**WHAT THE EXERCISE ASKS:** Exact copy required. Repeat the records, but keep the pictures out.

INFORMATION SUPPLIED below:

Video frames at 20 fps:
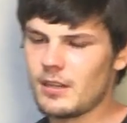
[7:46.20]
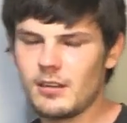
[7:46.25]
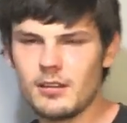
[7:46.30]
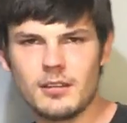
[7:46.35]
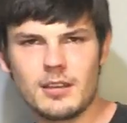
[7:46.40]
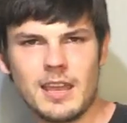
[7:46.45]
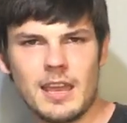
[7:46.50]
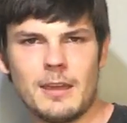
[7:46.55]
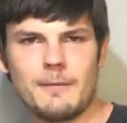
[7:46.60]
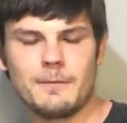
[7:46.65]
got to
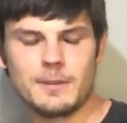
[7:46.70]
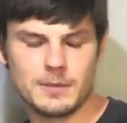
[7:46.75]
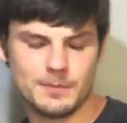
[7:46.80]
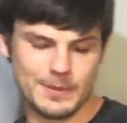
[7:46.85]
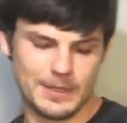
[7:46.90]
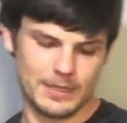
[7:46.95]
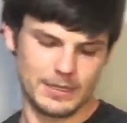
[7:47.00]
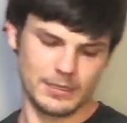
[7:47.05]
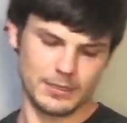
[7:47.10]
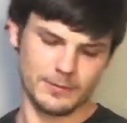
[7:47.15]
look out for
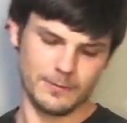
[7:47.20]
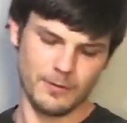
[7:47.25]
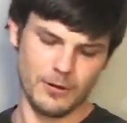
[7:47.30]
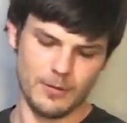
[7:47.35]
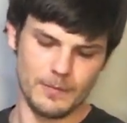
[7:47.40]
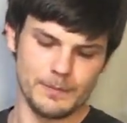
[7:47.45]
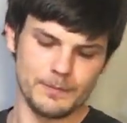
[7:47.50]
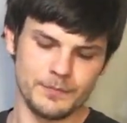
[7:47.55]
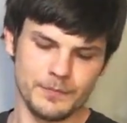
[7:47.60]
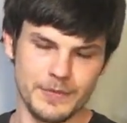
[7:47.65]
speakers
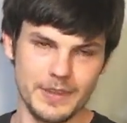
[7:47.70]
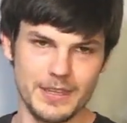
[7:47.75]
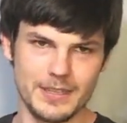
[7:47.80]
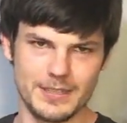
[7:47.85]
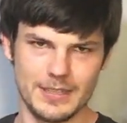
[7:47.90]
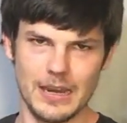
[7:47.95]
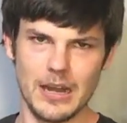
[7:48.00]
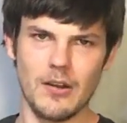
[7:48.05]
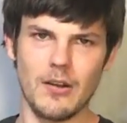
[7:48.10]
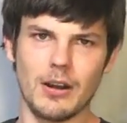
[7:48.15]
from
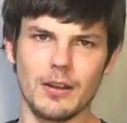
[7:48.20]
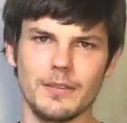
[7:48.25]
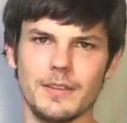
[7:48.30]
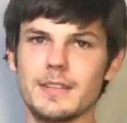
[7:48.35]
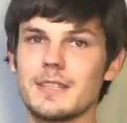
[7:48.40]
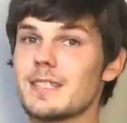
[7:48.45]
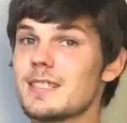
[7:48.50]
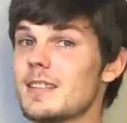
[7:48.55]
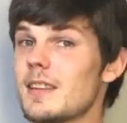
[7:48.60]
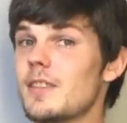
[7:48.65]
this era.
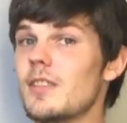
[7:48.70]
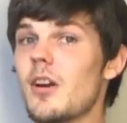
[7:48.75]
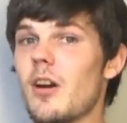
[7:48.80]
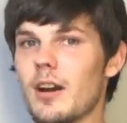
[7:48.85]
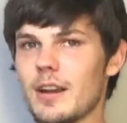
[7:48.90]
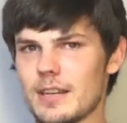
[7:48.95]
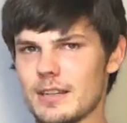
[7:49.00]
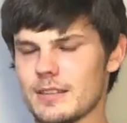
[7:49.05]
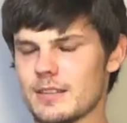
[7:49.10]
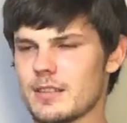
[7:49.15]
This is the
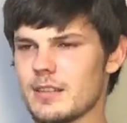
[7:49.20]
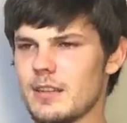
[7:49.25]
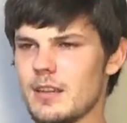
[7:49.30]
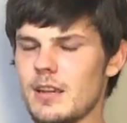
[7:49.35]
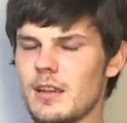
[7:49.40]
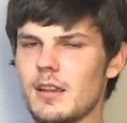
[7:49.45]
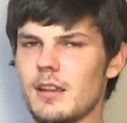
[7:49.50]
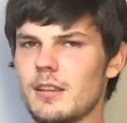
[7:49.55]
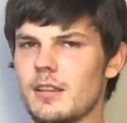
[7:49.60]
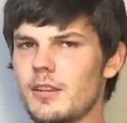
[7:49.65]
90s.
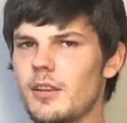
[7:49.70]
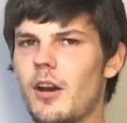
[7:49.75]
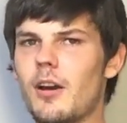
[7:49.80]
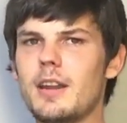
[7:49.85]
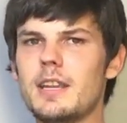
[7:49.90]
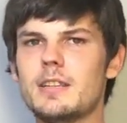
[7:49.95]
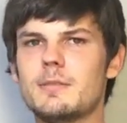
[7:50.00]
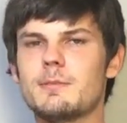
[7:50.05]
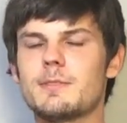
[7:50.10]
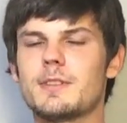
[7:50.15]
The
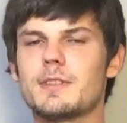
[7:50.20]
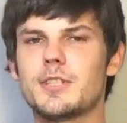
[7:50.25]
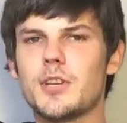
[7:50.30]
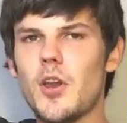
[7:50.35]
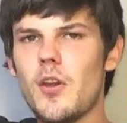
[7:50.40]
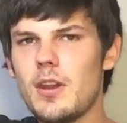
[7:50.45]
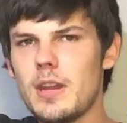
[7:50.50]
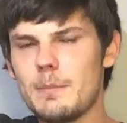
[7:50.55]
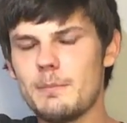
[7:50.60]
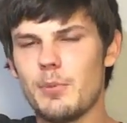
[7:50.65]
90s was a
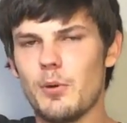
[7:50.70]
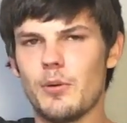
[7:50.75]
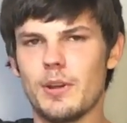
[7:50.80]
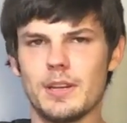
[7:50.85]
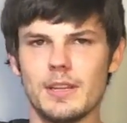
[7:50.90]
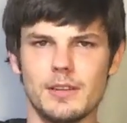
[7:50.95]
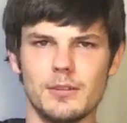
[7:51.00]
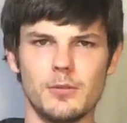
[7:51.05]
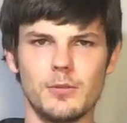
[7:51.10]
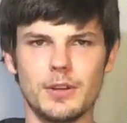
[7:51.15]
turning
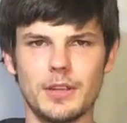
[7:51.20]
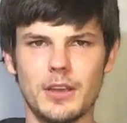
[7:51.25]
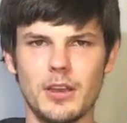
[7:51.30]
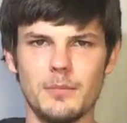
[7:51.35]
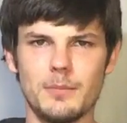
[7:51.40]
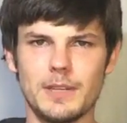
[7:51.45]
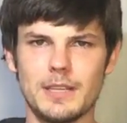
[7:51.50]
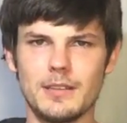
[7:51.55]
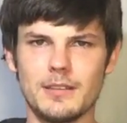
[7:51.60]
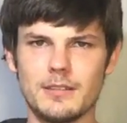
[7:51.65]
point in
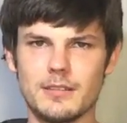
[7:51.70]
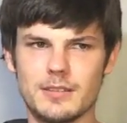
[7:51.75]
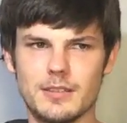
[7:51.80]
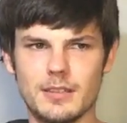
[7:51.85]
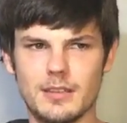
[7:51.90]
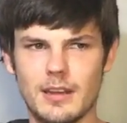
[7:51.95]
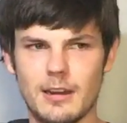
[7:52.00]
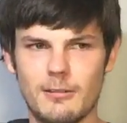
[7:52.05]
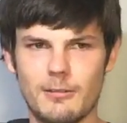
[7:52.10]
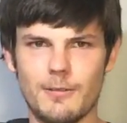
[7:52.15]
audio
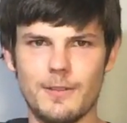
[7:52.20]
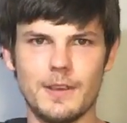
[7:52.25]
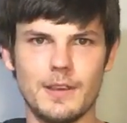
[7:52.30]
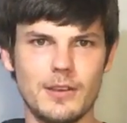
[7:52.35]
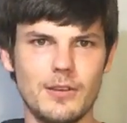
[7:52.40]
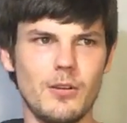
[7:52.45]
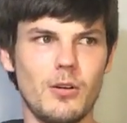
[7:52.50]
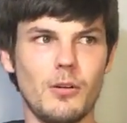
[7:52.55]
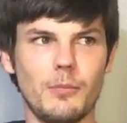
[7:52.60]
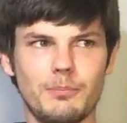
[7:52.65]
because
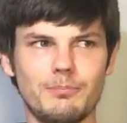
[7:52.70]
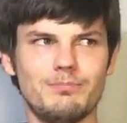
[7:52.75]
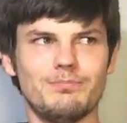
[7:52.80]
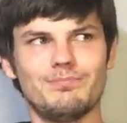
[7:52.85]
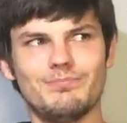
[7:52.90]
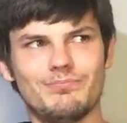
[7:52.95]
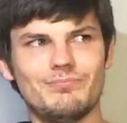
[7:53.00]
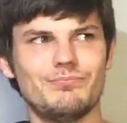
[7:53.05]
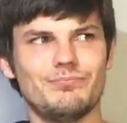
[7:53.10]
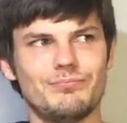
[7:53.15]
everything got
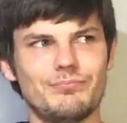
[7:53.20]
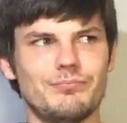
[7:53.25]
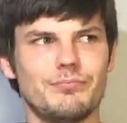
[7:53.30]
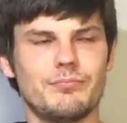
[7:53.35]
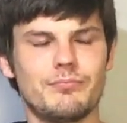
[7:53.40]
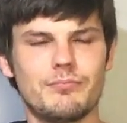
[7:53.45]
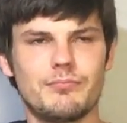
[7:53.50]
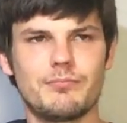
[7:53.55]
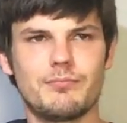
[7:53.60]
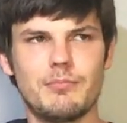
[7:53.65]

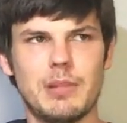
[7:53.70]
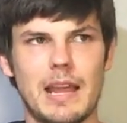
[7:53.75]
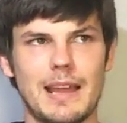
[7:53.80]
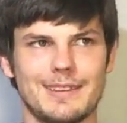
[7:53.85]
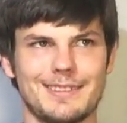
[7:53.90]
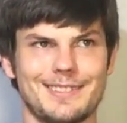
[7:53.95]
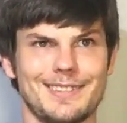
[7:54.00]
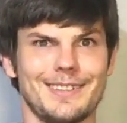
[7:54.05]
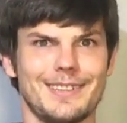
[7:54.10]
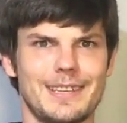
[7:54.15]

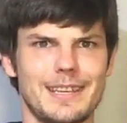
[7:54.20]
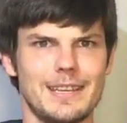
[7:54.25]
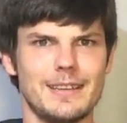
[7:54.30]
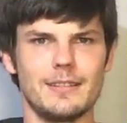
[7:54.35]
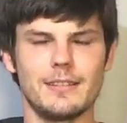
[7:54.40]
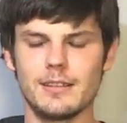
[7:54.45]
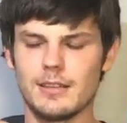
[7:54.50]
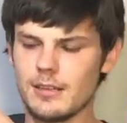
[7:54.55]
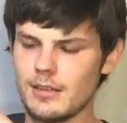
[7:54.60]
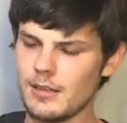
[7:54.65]
plasticky.
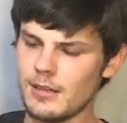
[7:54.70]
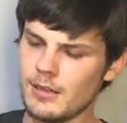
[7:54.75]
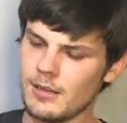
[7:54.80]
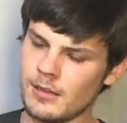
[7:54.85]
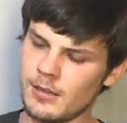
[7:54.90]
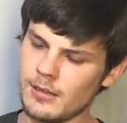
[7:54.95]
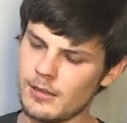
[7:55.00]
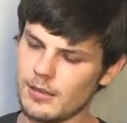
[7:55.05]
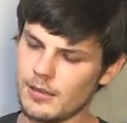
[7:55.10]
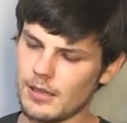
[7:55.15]

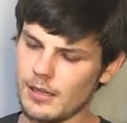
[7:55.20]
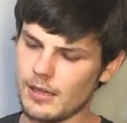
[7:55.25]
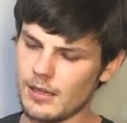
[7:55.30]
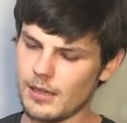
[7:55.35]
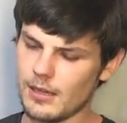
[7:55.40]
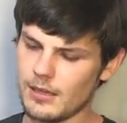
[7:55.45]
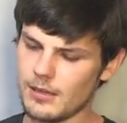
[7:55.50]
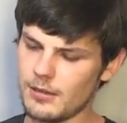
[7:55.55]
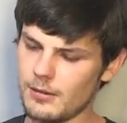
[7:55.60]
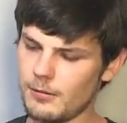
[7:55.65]

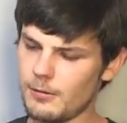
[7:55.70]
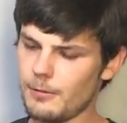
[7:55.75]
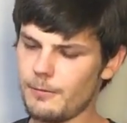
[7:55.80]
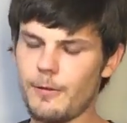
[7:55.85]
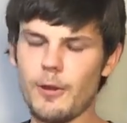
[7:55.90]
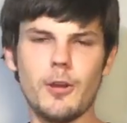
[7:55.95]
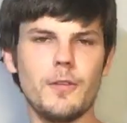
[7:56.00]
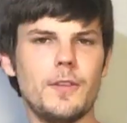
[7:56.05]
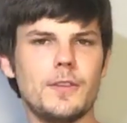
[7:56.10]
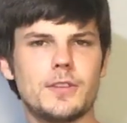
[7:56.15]
You'll
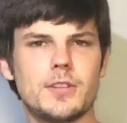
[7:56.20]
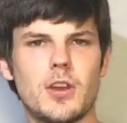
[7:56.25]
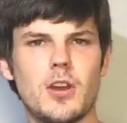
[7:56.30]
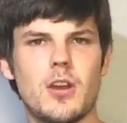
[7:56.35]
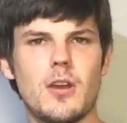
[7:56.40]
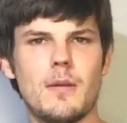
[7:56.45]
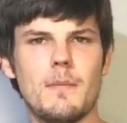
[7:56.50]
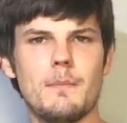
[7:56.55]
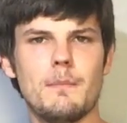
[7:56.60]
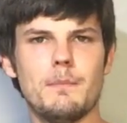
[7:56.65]
have heard the
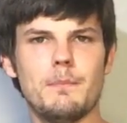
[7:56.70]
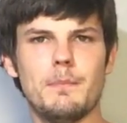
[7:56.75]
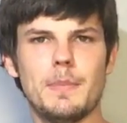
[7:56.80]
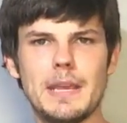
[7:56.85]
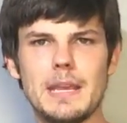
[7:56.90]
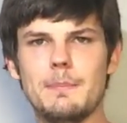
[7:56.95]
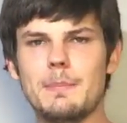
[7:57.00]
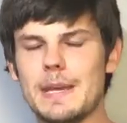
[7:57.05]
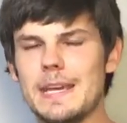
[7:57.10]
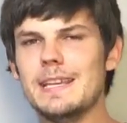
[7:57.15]
term
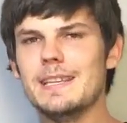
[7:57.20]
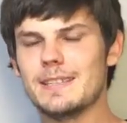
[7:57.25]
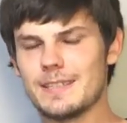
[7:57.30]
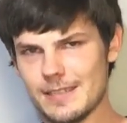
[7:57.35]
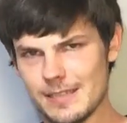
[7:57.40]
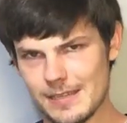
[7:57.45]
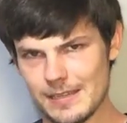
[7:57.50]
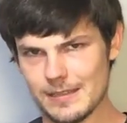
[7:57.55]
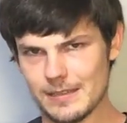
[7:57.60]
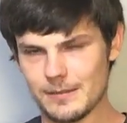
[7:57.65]

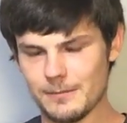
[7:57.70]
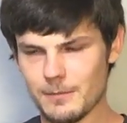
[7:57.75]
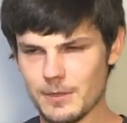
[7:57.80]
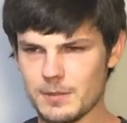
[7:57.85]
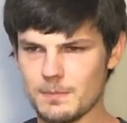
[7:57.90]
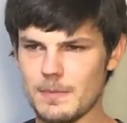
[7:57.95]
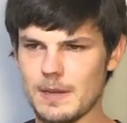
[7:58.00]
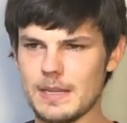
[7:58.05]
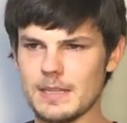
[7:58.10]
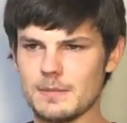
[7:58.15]
BPC,
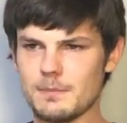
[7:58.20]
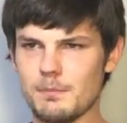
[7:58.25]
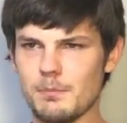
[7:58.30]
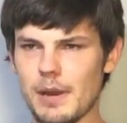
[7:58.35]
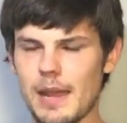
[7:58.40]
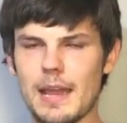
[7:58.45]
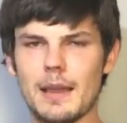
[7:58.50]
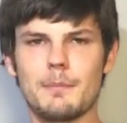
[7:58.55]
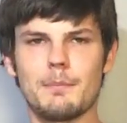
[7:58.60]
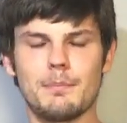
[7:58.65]
which means
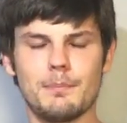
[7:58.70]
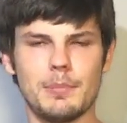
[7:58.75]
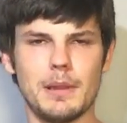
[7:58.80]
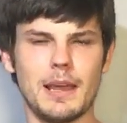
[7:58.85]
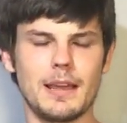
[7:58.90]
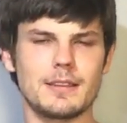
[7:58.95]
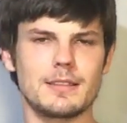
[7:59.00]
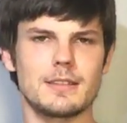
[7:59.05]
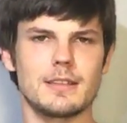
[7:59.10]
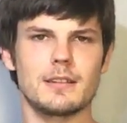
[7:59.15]
black
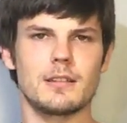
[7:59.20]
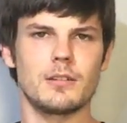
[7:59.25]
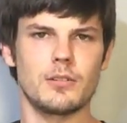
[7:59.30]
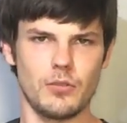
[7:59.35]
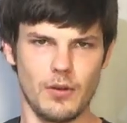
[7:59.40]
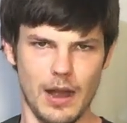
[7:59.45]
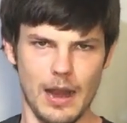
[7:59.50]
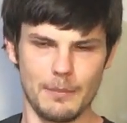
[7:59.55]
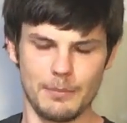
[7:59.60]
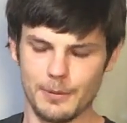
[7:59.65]
plastic
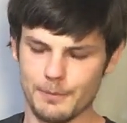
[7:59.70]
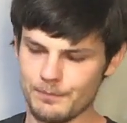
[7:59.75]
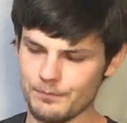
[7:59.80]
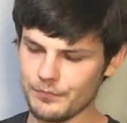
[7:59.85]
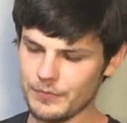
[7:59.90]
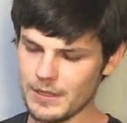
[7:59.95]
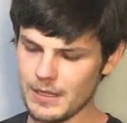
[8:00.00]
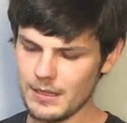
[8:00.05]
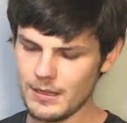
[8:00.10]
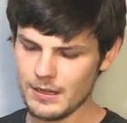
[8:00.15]
crap.
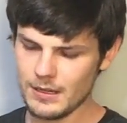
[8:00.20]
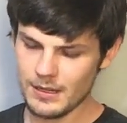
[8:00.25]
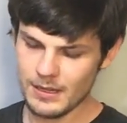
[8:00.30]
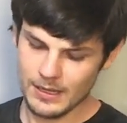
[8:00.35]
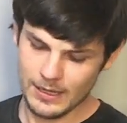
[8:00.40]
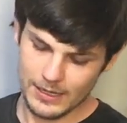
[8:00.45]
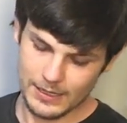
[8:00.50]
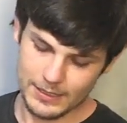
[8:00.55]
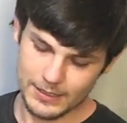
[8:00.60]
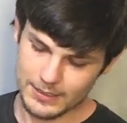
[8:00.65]

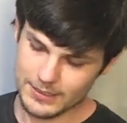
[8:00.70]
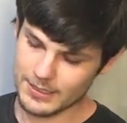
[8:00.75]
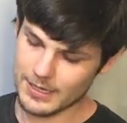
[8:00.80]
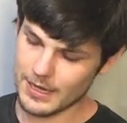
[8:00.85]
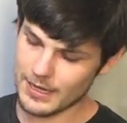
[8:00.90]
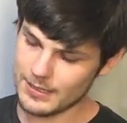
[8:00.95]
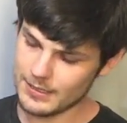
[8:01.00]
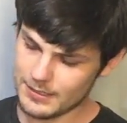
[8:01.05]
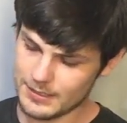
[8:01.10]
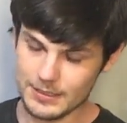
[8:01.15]
And in this
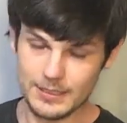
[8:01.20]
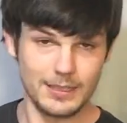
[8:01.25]
case,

End of INFORMATION SUPPLIED.

**RESULT OF THE TASK:**
Video frames at 20 fps:
[7:46.20]
[7:46.25]
[7:46.30]
[7:46.35]
[7:46.40]
[7:46.45]
[7:46.50]
[7:46.55]
[7:46.60]
[7:46.65]
got to
[7:46.70]
[7:46.75]
[7:46.80]
[7:46.85]
[7:46.90]
[7:46.95]
[7:47.00]
[7:47.05]
[7:47.10]
[7:47.15]
look out for
[7:47.20]
[7:47.25]
[7:47.30]
[7:47.35]
[7:47.40]
[7:47.45]
[7:47.50]
[7:47.55]
[7:47.60]
[7:47.65]
speakers
[7:47.70]
[7:47.75]
[7:47.80]
[7:47.85]
[7:47.90]
[7:47.95]
[7:48.00]
[7:48.05]
[7:48.10]
[7:48.15]
from
[7:48.20]
[7:48.25]
[7:48.30]
[7:48.35]
[7:48.40]
[7:48.45]
[7:48.50]
[7:48.55]
[7:48.60]
[7:48.65]
this era.
[7:48.70]
[7:48.75]
[7:48.80]
[7:48.85]
[7:48.90]
[7:48.95]
[7:49.00]
[7:49.05]
[7:49.10]
[7:49.15]
This is the
[7:49.20]
[7:49.25]
[7:49.30]
[7:49.35]
[7:49.40]
[7:49.45]
[7:49.50]
[7:49.55]
[7:49.60]
[7:49.65]
90s.
[7:49.70]
[7:49.75]
[7:49.80]
[7:49.85]
[7:49.90]
[7:49.95]
[7:50.00]
[7:50.05]
[7:50.10]
[7:50.15]
The
[7:50.20]
[7:50.25]
[7:50.30]
[7:50.35]
[7:50.40]
[7:50.45]
[7:50.50]
[7:50.55]
[7:50.60]
[7:50.65]
90s was a
[7:50.70]
[7:50.75]
[7:50.80]
[7:50.85]
[7:50.90]
[7:50.95]
[7:51.00]
[7:51.05]
[7:51.10]
[7:51.15]
turning
[7:51.20]
[7:51.25]
[7:51.30]
[7:51.35]
[7:51.40]
[7:51.45]
[7:51.50]
[7:51.55]
[7:51.60]
[7:51.65]
point in
[7:51.70]
[7:51.75]
[7:51.80]
[7:51.85]
[7:51.90]
[7:51.95]
[7:52.00]
[7:52.05]
[7:52.10]
[7:52.15]
audio
[7:52.20]
[7:52.25]
[7:52.30]
[7:52.35]
[7:52.40]
[7:52.45]
[7:52.50]
[7:52.55]
[7:52.60]
[7:52.65]
because
[7:52.70]
[7:52.75]
[7:52.80]
[7:52.85]
[7:52.90]
[7:52.95]
[7:53.00]
[7:53.05]
[7:53.10]
[7:53.15]
everything got
[7:53.20]
[7:53.25]
[7:53.30]
[7:53.35]
[7:53.40]
[7:53.45]
[7:53.50]
[7:53.55]
[7:53.60]
[7:53.65]

[7:53.70]
[7:53.75]
[7:53.80]
[7:53.85]
[7:53.90]
[7:53.95]
[7:54.00]
[7:54.05]
[7:54.10]
[7:54.15]

[7:54.20]
[7:54.25]
[7:54.30]
[7:54.35]
[7:54.40]
[7:54.45]
[7:54.50]
[7:54.55]
[7:54.60]
[7:54.65]
plasticky.
[7:54.70]
[7:54.75]
[7:54.80]
[7:54.85]
[7:54.90]
[7:54.95]
[7:55.00]
[7:55.05]
[7:55.10]
[7:55.15]

[7:55.20]
[7:55.25]
[7:55.30]
[7:55.35]
[7:55.40]
[7:55.45]
[7:55.50]
[7:55.55]
[7:55.60]
[7:55.65]

[7:55.70]
[7:55.75]
[7:55.80]
[7:55.85]
[7:55.90]
[7:55.95]
[7:56.00]
[7:56.05]
[7:56.10]
[7:56.15]
You'll
[7:56.20]
[7:56.25]
[7:56.30]
[7:56.35]
[7:56.40]
[7:56.45]
[7:56.50]
[7:56.55]
[7:56.60]
[7:56.65]
have heard the
[7:56.70]
[7:56.75]
[7:56.80]
[7:56.85]
[7:56.90]
[7:56.95]
[7:57.00]
[7:57.05]
[7:57.10]
[7:57.15]
term
[7:57.20]
[7:57.25]
[7:57.30]
[7:57.35]
[7:57.40]
[7:57.45]
[7:57.50]
[7:57.55]
[7:57.60]
[7:57.65]

[7:57.70]
[7:57.75]
[7:57.80]
[7:57.85]
[7:57.90]
[7:57.95]
[7:58.00]
[7:58.05]
[7:58.10]
[7:58.15]
BPC,
[7:58.20]
[7:58.25]
[7:58.30]
[7:58.35]
[7:58.40]
[7:58.45]
[7:58.50]
[7:58.55]
[7:58.60]
[7:58.65]
which means
[7:58.70]
[7:58.75]
[7:58.80]
[7:58.85]
[7:58.90]
[7:58.95]
[7:59.00]
[7:59.05]
[7:59.10]
[7:59.15]
black
[7:59.20]
[7:59.25]
[7:59.30]
[7:59.35]
[7:59.40]
[7:59.45]
[7:59.50]
[7:59.55]
[7:59.60]
[7:59.65]
plastic
[7:59.70]
[7:59.75]
[7:59.80]
[7:59.85]
[7:59.90]
[7:59.95]
[8:00.00]
[8:00.05]
[8:00.10]
[8:00.15]
crap.
[8:00.20]
[8:00.25]
[8:00.30]
[8:00.35]
[8:00.40]
[8:00.45]
[8:00.50]
[8:00.55]
[8:00.60]
[8:00.65]

[8:00.70]
[8:00.75]
[8:00.80]
[8:00.85]
[8:00.90]
[8:00.95]
[8:01.00]
[8:01.05]
[8:01.10]
[8:01.15]
And in this
[8:01.20]
[8:01.25]
case,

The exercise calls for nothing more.